Die kommenden Jahre werden zeigen, ob das gelingen wird. Makroökonomisch stehen die Zeichen gut. China hat die Pandemie erfolgreich bekämpft – der Westen könnte durchaus etwas lernen. Die Null-Covid-Strategie jedenfalls hat sowohl den einzelnen Chinesinnen und Chinesen gesundheitlich etwas gebracht, als auch der Gesamtwirtschaft zur Erholung verholfen. Noch ist das Reich der Mitte vorläufig von aussen kaum erreichbar. Doch dieser Zustand ist nur eine Frage der Zeit. Viel wird auch davon abhängen, wie Europäische Länder und die USA mit der Covid-Pandemie fertig werden. Nur beobachten, abwarten und dann ein paar halbherzige Massnahmen wie in der Schweiz beispielshalber – immer mit Hinweis auf die Freiheit des Einzelnen und der Demokratie – ist es nicht getan.

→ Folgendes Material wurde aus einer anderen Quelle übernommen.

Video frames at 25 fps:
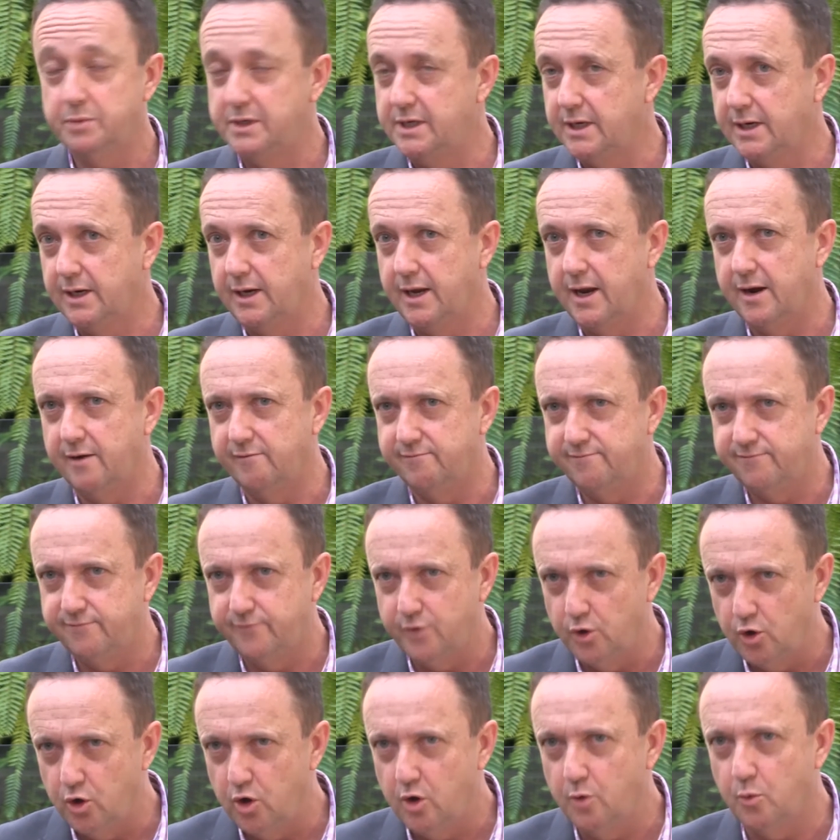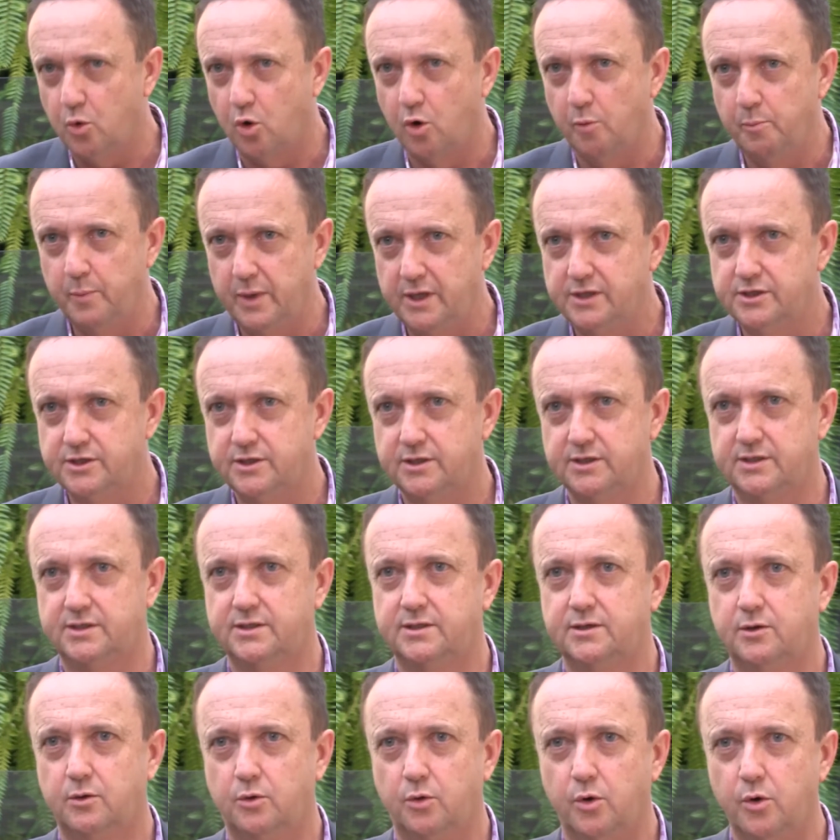particularly at a firm or a
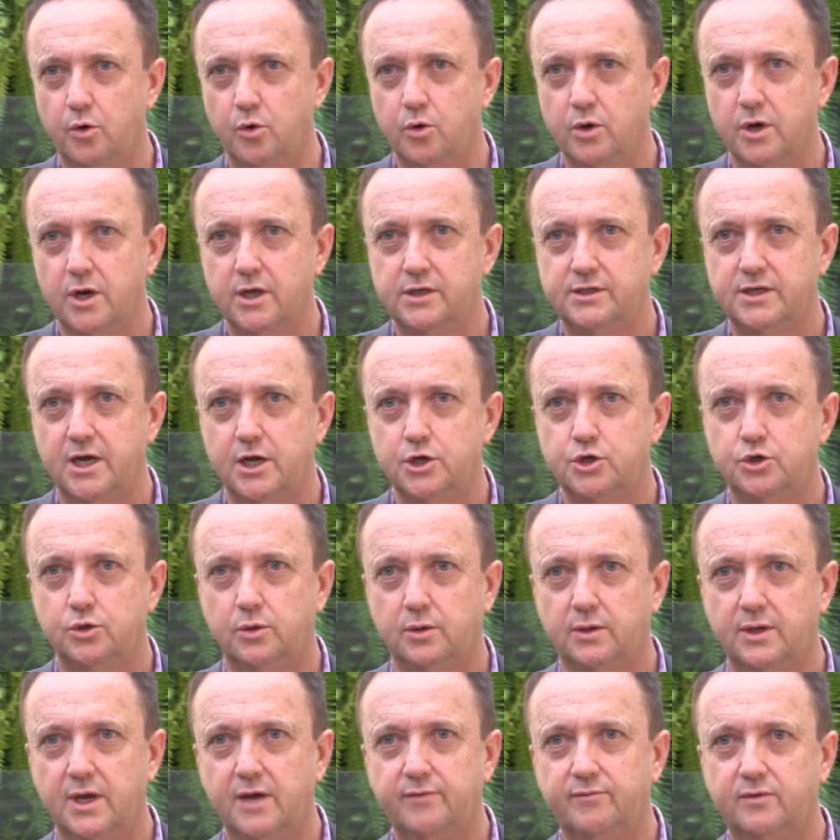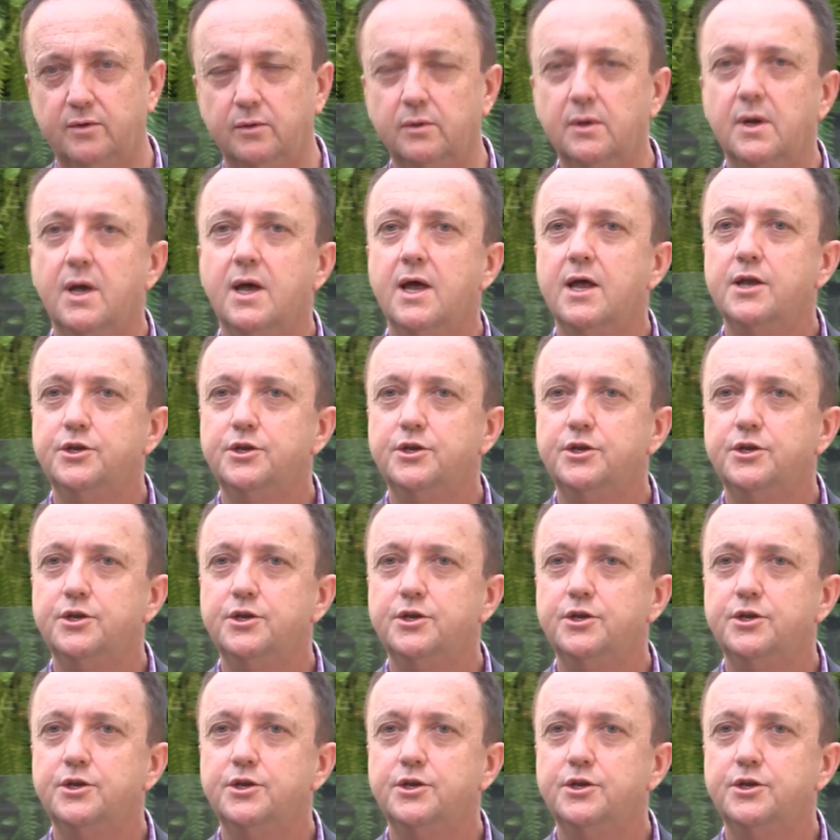business or an organisational level,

China, so dass Narrativ im Westen, schliesse sich mit dem Covid-Vorwand absichtlich von der internationalen Gemeinschaft ab. Der ehemalige "Spiegel"-Chefredaktor Aust etwa hat das zusammen mit einem Sinologen in einem Buch ohne Rücksicht auf Fakten behauptet. Bereits vor fünf Jahren hat Peking die Wirtschaftspolitik verändert unter der Devise: Weniger Abhängigkeit vom Export, mehr Konsum auf dem Heimmarkt. Das ist jedoch keine Abkehr von der globalen Wirtschaft. Damit will sich China vielmehr von der "Werkstatt der Welt" hin zu einer neuen Wertschöpfungskette mit mehr Innovation und Nachhaltigkeit entwickeln. Das ist bislang recht gut gelungen, wie die panische Furcht des Westens vor neuesten fortschrittlichen, genuin chinesischen Entwicklungen zeigen.

«Offene Arme»

Doch Chinas Führung ist klar, dass in einer multipolaren Welt internationale Zusammenarbeit ein Muss ist. "Nein, China schliesst sich nicht ab" wird seit Wochen in den Staatsmedien verkündet. Vize-Präsident und ehemaliges Mitglied des Ständigen Ausschusses des Politbüros an einem von der Nachrichten-Agentur Bloomberg veranstalteten Forum: "China kann sich nicht entwickeln, in dem es sich vom Rest der Welt isoliert. China wird seine Arme offenhalten und weiterhin Investitions-Möglichkeiten sowie Wachstum für die Welt bieten". Aehnlich dezidiert äusserten sich in den letzten Wochen Staats-, Partei- und Militärchef Xi Jinping und Premierminister Li Keqiang.

Der Grosse Steuermann

Xi Jinping als der Grosse Steuermann? Maos Titel "Der Grosse Vorsitzende" liess Deng Xiaoping mit Hinweis auf kollektive Führung streichen. Aber einem Grossen Steuermann steht offenbar nichts entgegen und ist wieder möglich. Im Westen wird zwar Xi immer wieder mit Mao verglichen. Doch der Verglich ist falsch. Xi nämlich verkörpert mit neuen Ideen und einer neuen Politik den Beginn einer genuin eigenen Epoche der jüngsten Chinesischen Geschichte. Und dank seiner Leistungen ist er beliebt oder zumindest geachtet beim Volk. Nach Mao und Deng ist Xi als Steuermann der dritte rote Kaiser.